__AVAILABLE DATA__.
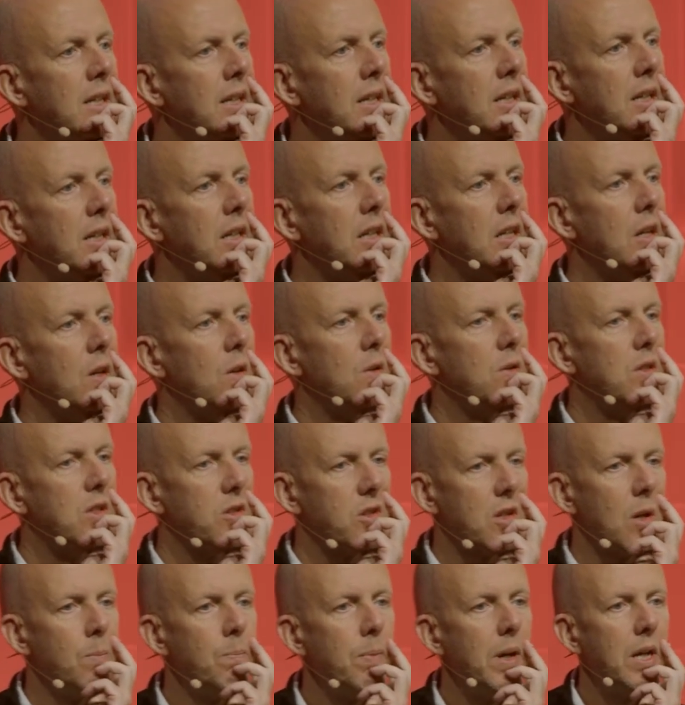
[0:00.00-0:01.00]
you know, this
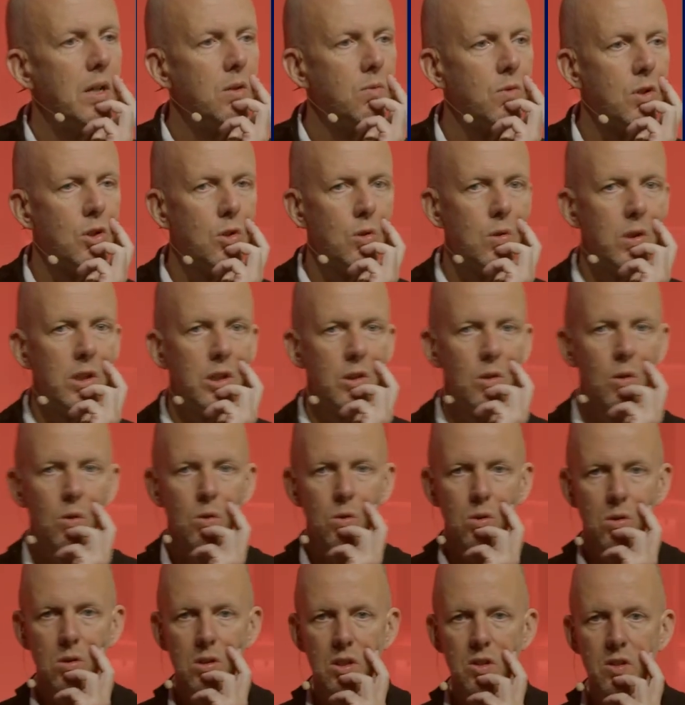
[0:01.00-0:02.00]
campaign we're doing,
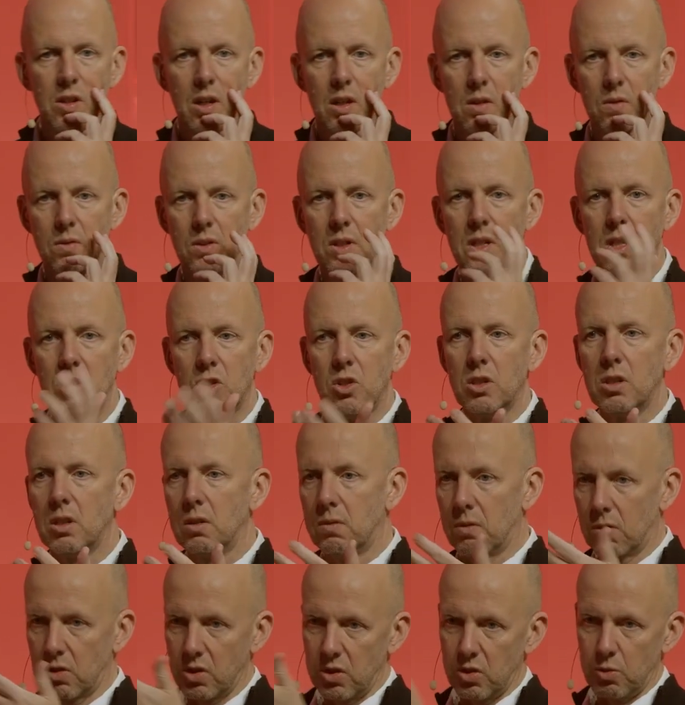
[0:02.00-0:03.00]
or this kind of initiative,
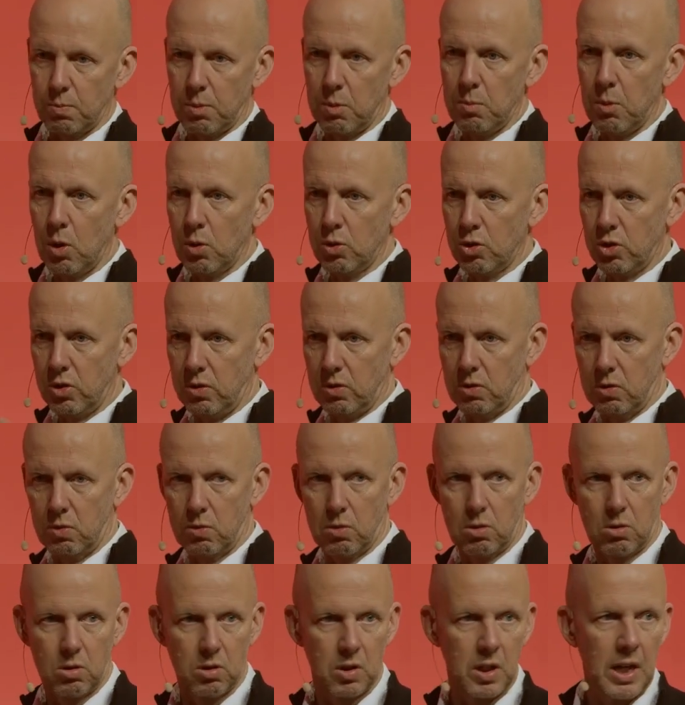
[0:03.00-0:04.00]
or this promotion,
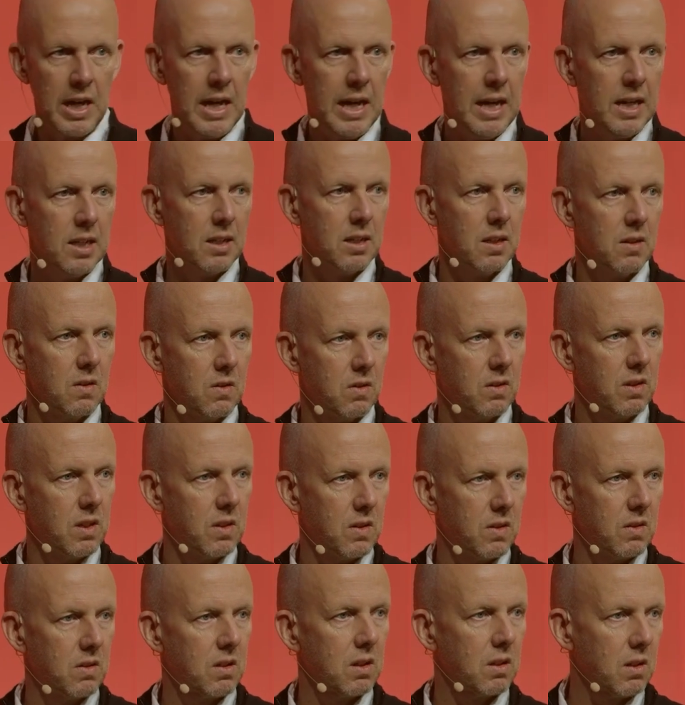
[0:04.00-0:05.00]
or
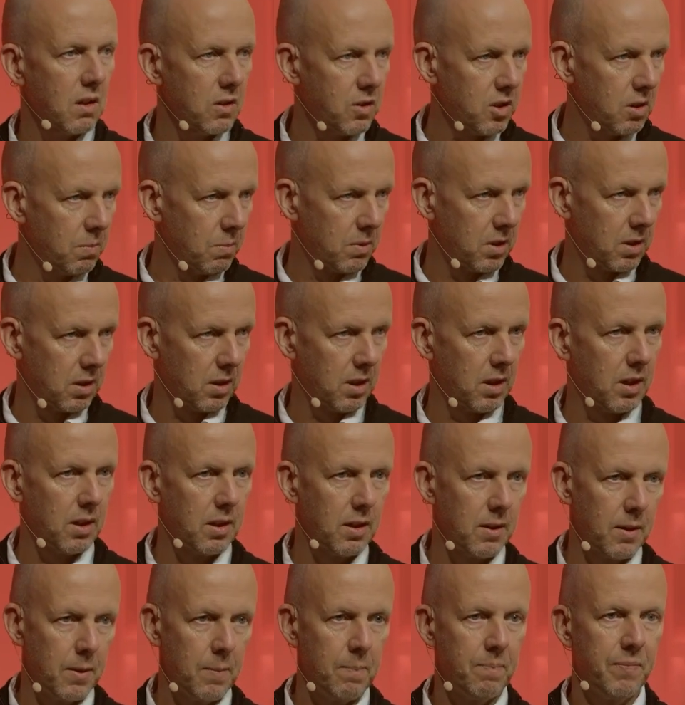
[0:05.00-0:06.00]
this
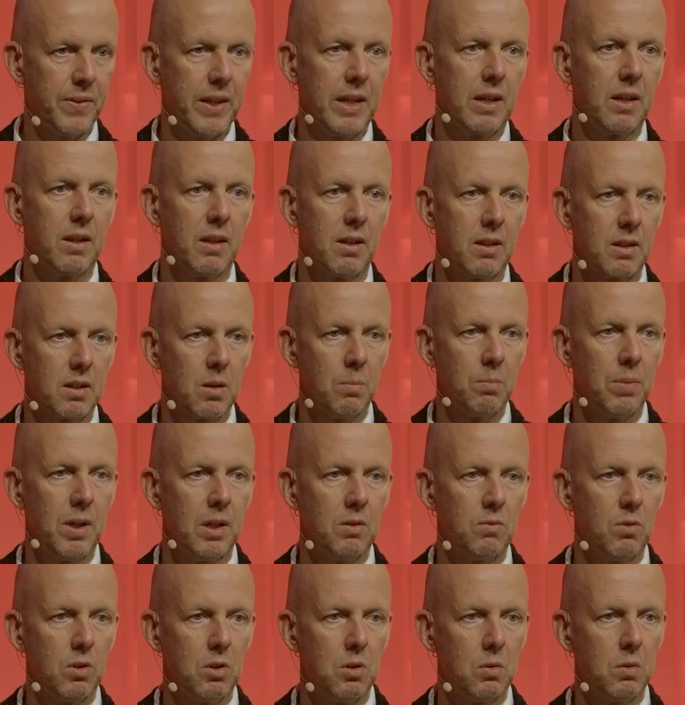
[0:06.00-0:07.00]
customer campaign
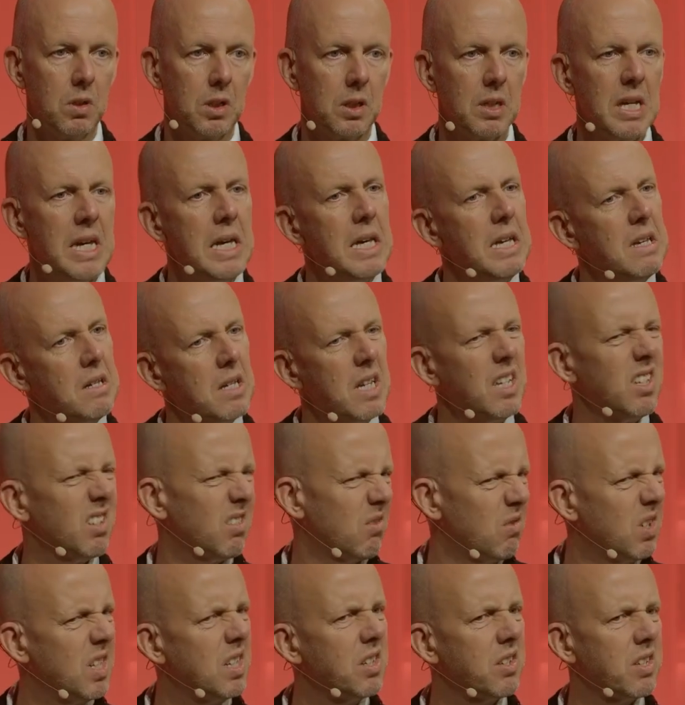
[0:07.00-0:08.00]
we're doing, is it
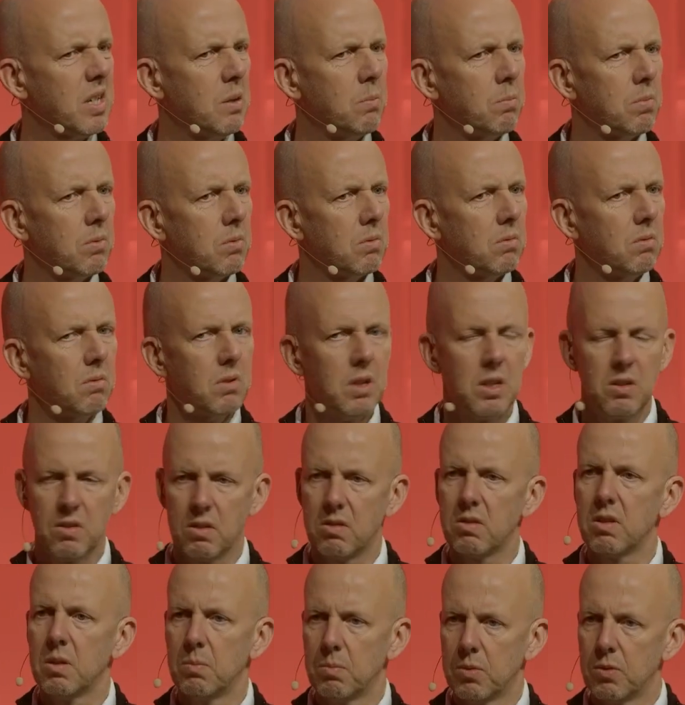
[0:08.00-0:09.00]
really simple? Is it
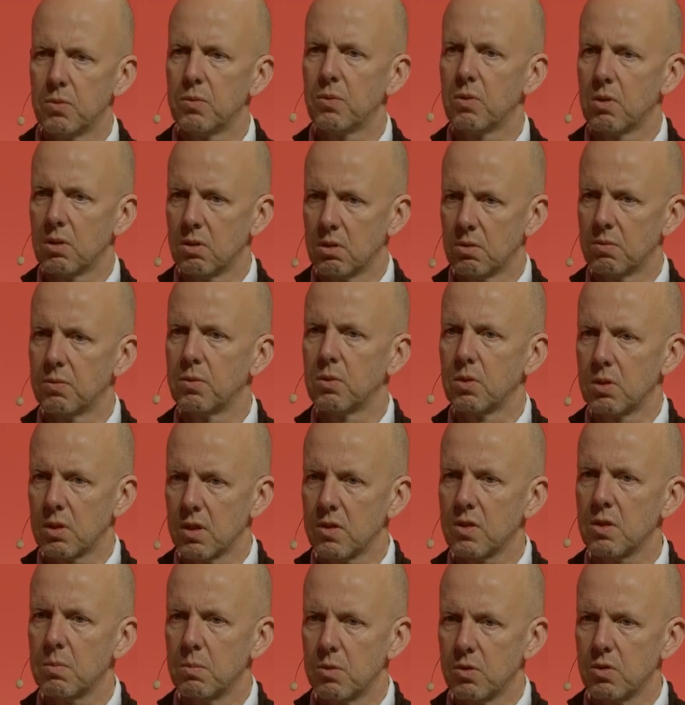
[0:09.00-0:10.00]
simple for
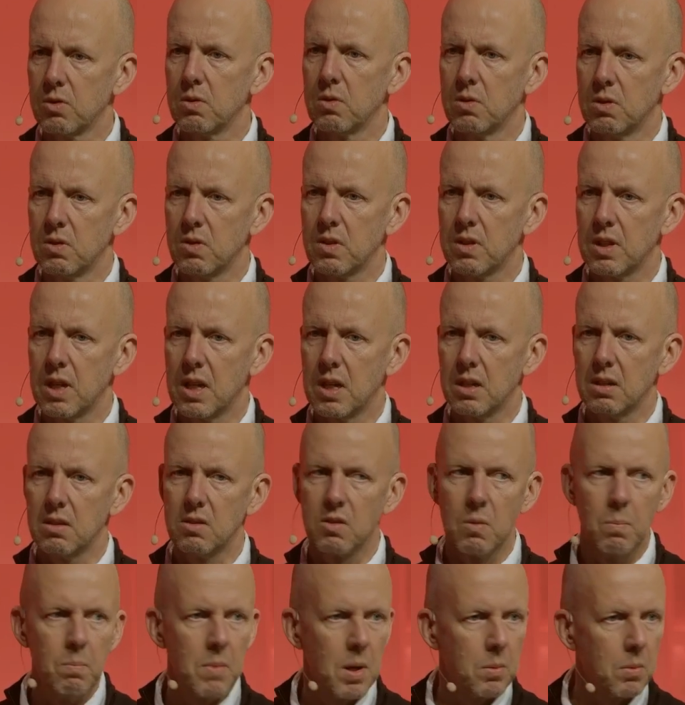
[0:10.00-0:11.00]
customers to understand? Is it
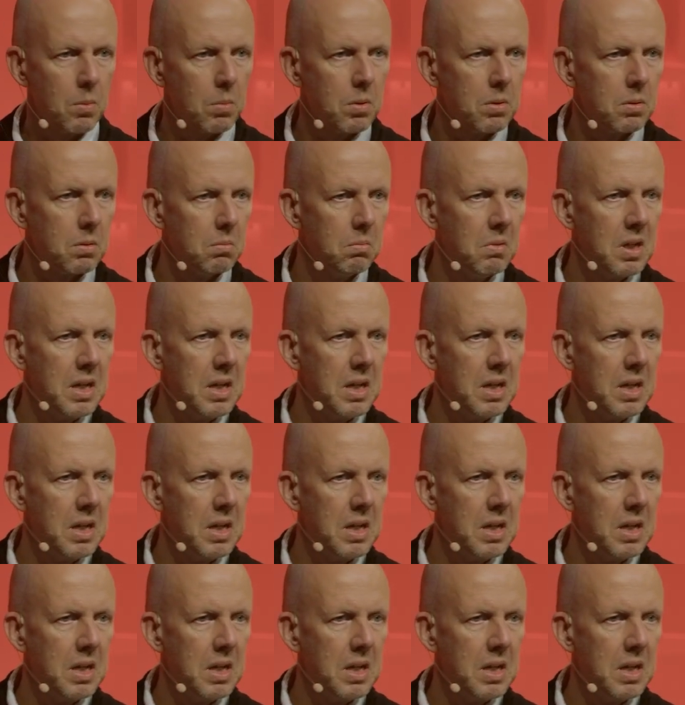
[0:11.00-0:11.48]
memorable?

__WHAT YOU SHOULD DO__.
In the copy, omit the pictures and give every line of the data exactly.

__RESULT__.
[0:00.00-0:01.00]
you know, this
[0:01.00-0:02.00]
campaign we're doing,
[0:02.00-0:03.00]
or this kind of initiative,
[0:03.00-0:04.00]
or this promotion,
[0:04.00-0:05.00]
or
[0:05.00-0:06.00]
this
[0:06.00-0:07.00]
customer campaign
[0:07.00-0:08.00]
we're doing, is it
[0:08.00-0:09.00]
really simple? Is it
[0:09.00-0:10.00]
simple for
[0:10.00-0:11.00]
customers to understand? Is it
[0:11.00-0:11.48]
memorable?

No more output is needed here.